Bir hayalim var; bir zamanlar Osmanlı sancağı altında hüküm süren, şimdi kendi başlarına bağımsız birer devlet olan ülkelerin bir araya gelip yeni bir birlik oluşturması. 45 bağımsız ülke, herhangi bir liderlik zorlaması olmadan, eşit hak ve hukuk çerçevesinde işbirliği için aynı çatı altında bir araya gelse, eminim tüm dünya milletleri için gayet şık bir birliktelik olur.

Bu hayalin bende oluşmasını sağlayan, tohumunu atan kişi Cezayir Devlet Başkanı Abdulaziz Buteflika’dır. 2005 yılında dönemin Dışişleri Bakanı Abdullah Gül, Cezayir’e resmi temaslarda bulunduğunda Buteflika, Osmanlı İmparatorluğu’nu oluşturan ülkeler arasında İngiliz Milletler Topluluğu benzeri bir yapı kurma önerisinde bulunmuştu. Buteflika’nın bu önerisini gazetelerde okuduğumda, duyduğum heyecanı anlatamam. Böyle bir önerinin dillendirilmiş olması dahi başlı başına muhteşem bir gelişmeydi.

Ancak önerinin devamı gelmedi. Olabilirliği konusunda atılacak adımlara dair herhangi bir gelişme yaşanmadı. Öneriye olumsuz bakanlar yine bildik cümlelerle eleştirilerini yapmışlar ve böyle bir topluluğun kurulamayacağını/kurulmaması gerektiğini söyleyip işi bitirmişlerdi.

İnsanlığın son adası olarak isimlendirilen koca bir devletin yıkılması sonucu ortaya çıkmış 45 devlet, neredeyse 100 yıldır kendi ayakları üzerinde durmak için mücadele veriyor. Osmanlı sancağı altında barış ve huzurla geçen yüzlerce yılın ardından, biz dâhil, hala iki yakasını bir araya getiremeyen bu ülkelerin kendi aralarında ekonomik, askeri, siyasal ve sosyal işbirliğine gitmesi kadar normal bir durum olamaz. Bu yapılmaz denilirse eğer, bu kadar farklı, birbirleri ile bu kadar kavgalı kanlı bıçaklı ülke bir araya gelemez deniyorsa eğer; Avrupa Birliği’ni oluşturan iki temel ülkeye Almanya ile Fransa’ya bakmak yeterli olacaktır. Yüzyıllar boyu birbirleri ile kanlı bıçaklı olan bu iki ülke dahi ortak çıkarlar doğrultusunda bir araya gelebiliyorsa eğer, dünyada hangi iki ülke bir araya gelemez ki…
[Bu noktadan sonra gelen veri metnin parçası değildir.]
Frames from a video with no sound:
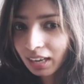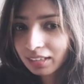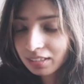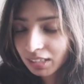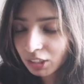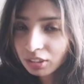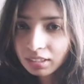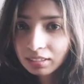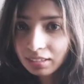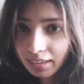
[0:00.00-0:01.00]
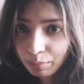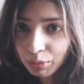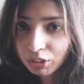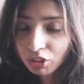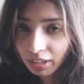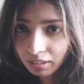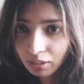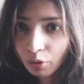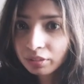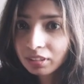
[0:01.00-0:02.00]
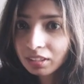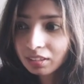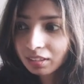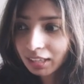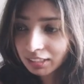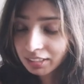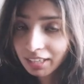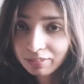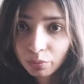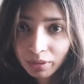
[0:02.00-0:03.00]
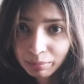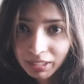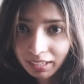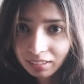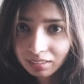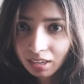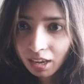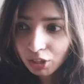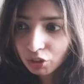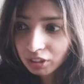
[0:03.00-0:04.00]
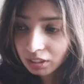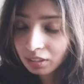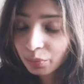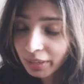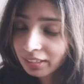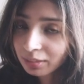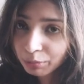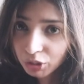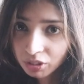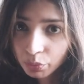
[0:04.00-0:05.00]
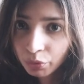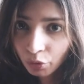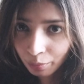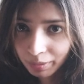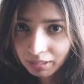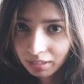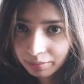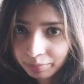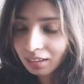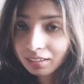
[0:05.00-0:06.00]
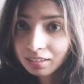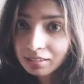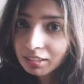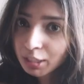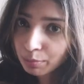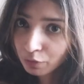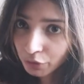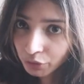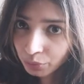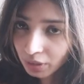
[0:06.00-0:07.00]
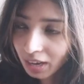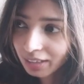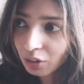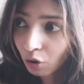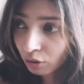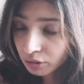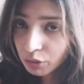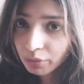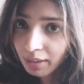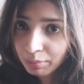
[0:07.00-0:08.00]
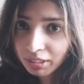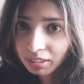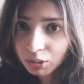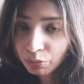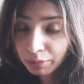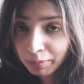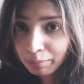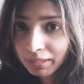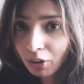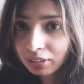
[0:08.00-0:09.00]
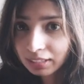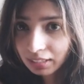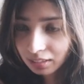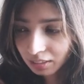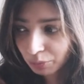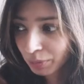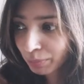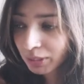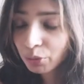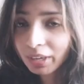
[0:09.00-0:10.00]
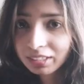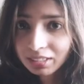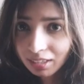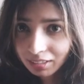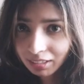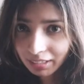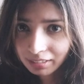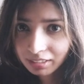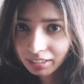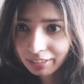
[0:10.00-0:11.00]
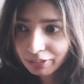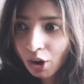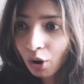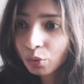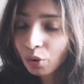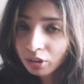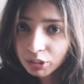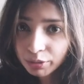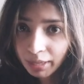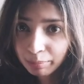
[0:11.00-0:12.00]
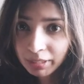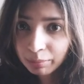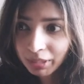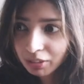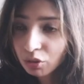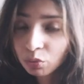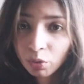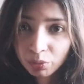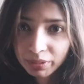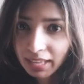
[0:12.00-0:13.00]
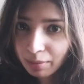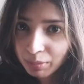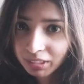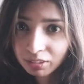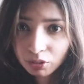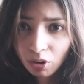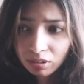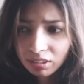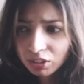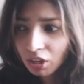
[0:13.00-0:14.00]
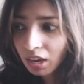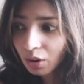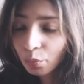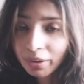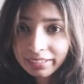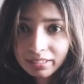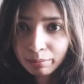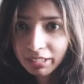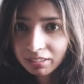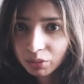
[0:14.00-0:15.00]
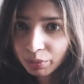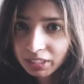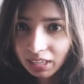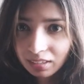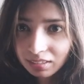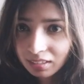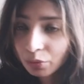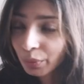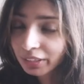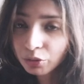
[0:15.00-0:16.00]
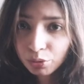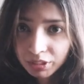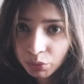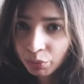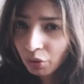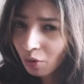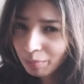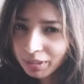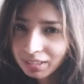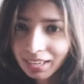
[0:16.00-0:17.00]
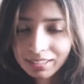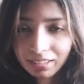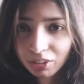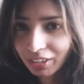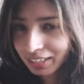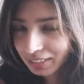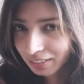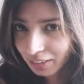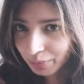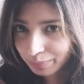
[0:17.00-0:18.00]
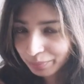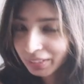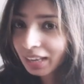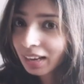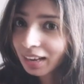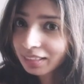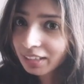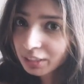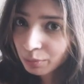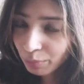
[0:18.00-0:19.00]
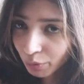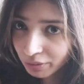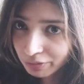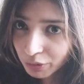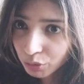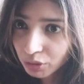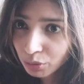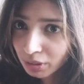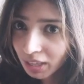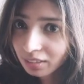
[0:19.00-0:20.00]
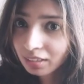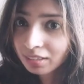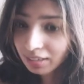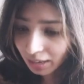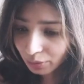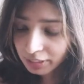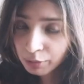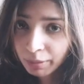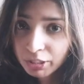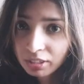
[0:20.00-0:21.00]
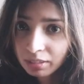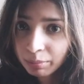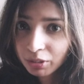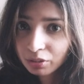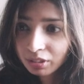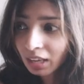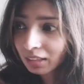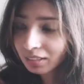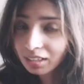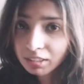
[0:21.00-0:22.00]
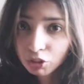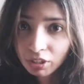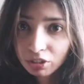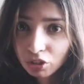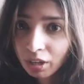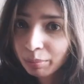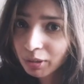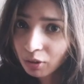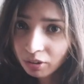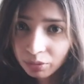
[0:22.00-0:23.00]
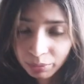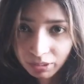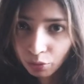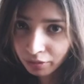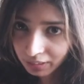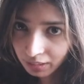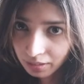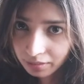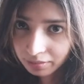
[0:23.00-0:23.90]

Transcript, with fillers: I regularly kept a check on the LCF website to see when admissions would open. Here's a tip for you. I also kept in touch with people on LinkedIn, people who had studied at LCF, who also kept me updated on what was happening in the college, when semesters were starting, when courses would open, etc., etc. I think it's important for you to do that now, especially because things are changing up a lot with COVID.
“Yeni Osmanlıcılık” denilerek küçümsenen bu hayaller elbet bir gün gerçekleşecek. Tarihin akışı hep bu şekilde gitmeyecek. Bugün küçümsenen, ham hayal olarak görülen Osmanlı Milletler Topluluğu elbet bu isimle olmasa bile bir gün mutlaka kurulacak. Buna benim inancım tam. “Dünya 5’ten büyüktür” siyasetini kabul ediyorsak eğer, Balkanlar’a, Kafkaslar’a, Ortadoğu’ya ve Afrika’ya emniyet ve sükûn getirecek bir çatı kuruluşun hayata geçirilmesi için var gücümüzle çalışmalıyız.

Çanakkale Savaşı’nın 100. yıldönümü törenleri için ülkemize gelen konuk devlet başkanları, bu hayalimin gerçekleşeceğine dair inancımı bir kez daha artırdı. Batılıların başını çektiği uluslararası kurumların derdimize derman olmayacağını her şart ve zeminde gördük. Osmanlı bakiyesi ülkeler olarak yeni bir yol açmamız gerekiyor.